Bitcoin falls back to $76,000 as Iran shuts Hormuz again
One of the biggest short liquidations 2026 wiped $593 million in bearish bets overnight. Saturday afternoon as Iran reportedly reversed the Hormuz reopening.
What to know:
- Bitcoin surged above $78,000 in a sharp short squeeze after Iran declared the Strait of Hormuz fully open and Donald Trump claimed Tehran agreed to an unlimited suspension of its nuclear program.
- The rally triggered about $762 million in crypto liquidations, mostly from short positions, with bitcoin accounting for roughly $382 million and ether $167 million, as funding rates had been negative for weeks.
- Traders are watching the $76,000 to $78,000 zone as a key resistance area whose sustained break could clear a path toward bitcoin’s $94,000 yearly open and $126,000 record high, while other major tokens also logged solid weekly gains.

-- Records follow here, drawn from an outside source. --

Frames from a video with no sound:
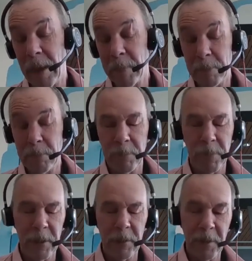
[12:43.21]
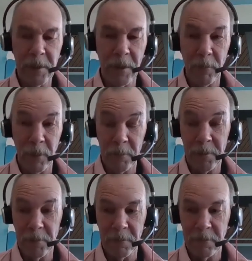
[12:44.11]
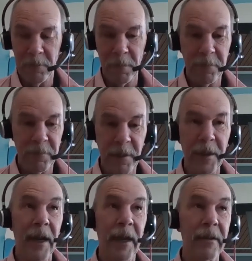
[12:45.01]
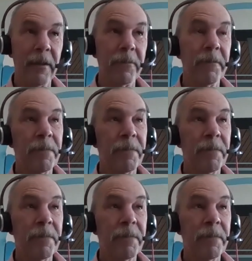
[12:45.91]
And by the way, I'm on record as opposing any handout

By Saturday evening hours in Asia, bitcoin had pulled back to $76,091, up just 0.8% on the day, as Iran broadcast that the Strait of Hormuz was closed to maritime traffic again less than 24 hours after its foreign minister declared it fully open.
Two tanker owners told Bloomberg their vessels received Iranian radio transmissions shutting the waterway, with one supertanker reporting gunfire and aborting transit.
State news agency Nour said Hormuz had returned to “strict management and control by the armed forces” in response to a U.S. blockade of Iranian shipping. Several oil tankers that had raced toward the strait Friday on the initial reopening news turned back.
Friday’s breakout rally ended up in a $590 million shorts rout, with bets on bitcoin accounting for $381 million in liquidations, the largest share, followed by ether shorts at $167. Shorts outweighed longs by nearly four to one, the cleanest short-heavy breakdown in a liquidation event since February.